- The Washington Times - Thursday, January 2, 2020

A group of Amazon employees accused the online retail giant Thursday of threatening to fire them for speaking out publicly on “the company’s role in the climate crisis.”

In a press release, Amazon Employees for Climate Justice accused the company of “intimidation tactics” for contacting tech workers about violations of Amazon’s external-communications policies, with one designer saying she was threatened with termination for her public comments.

“This is not the time to shoot the messengers. This is not the time to silence those who are speaking out,” said Maren Costa, a user experience designer, in a statement.

In an Oct. 10 article in The Washington Post, she criticized Amazon for seeking to “profit in businesses that are directly contributing to the climate catastrophe.” Amazon founder and CEO Jeff Bezos owns the Post.

An Amazon spokesperson said the company has recently sought to make its public-comment policies more employee-friendly.

“Our policy regarding external communications is not new and we believe is similar to other large companies,” said an Amazon spokesperson in an email. “We recently updated the policy and related approval process to make it easier for employees to participate in external activities such as speeches, media interviews, and use of the company’s logo.
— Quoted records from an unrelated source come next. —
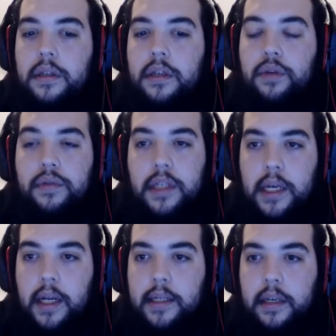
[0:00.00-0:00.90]
You
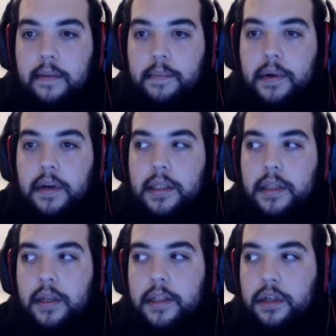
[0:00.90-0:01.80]
see it as a number
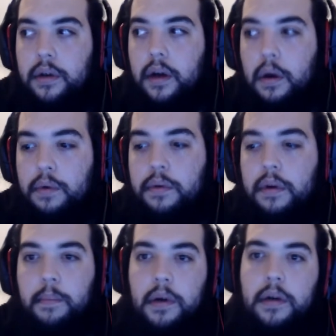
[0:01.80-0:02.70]
until it's your own number.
As with any company policy, employees may receive a notification from our HR team if we learn of an instance where a policy is not being followed.”

The update “included building an intranet page for approvals rather than gaining approval through email and reducing the number and seniority of approvers required,” but AECJ argued that the revamped policy has served to discourage speech.

Amazon’s newly updated communications policy is having a chilling effect on workers who have the backbone to speak out and challenge Amazon to do better,” said software engineer Victoria Liang in the press release.



In September, Mr. Bezos unveiled the company’s Climate Pledge, which seeks to meet the goals of the Paris agreement 10 years early.

Amazon’s list of “Our Positions” includes a statement that “[H]uman-induced climate change is real, serious, and action is needed from the public and private sectors,” but the employees’ group has argued that the company needs to more to reduce its carbon footprint.

The group said that 8,700 employees have signed a resolution urging Mr. Bezos and the board of directors to pursue a host of aggressive climate-change policies, including cutting ties with cloud services that work with the oil-and-gas industry.

The day after Mr. Bezos unveiled the company’s Climate Pledge, more than 1,000 workers walked out as part of the Global Climate Strike.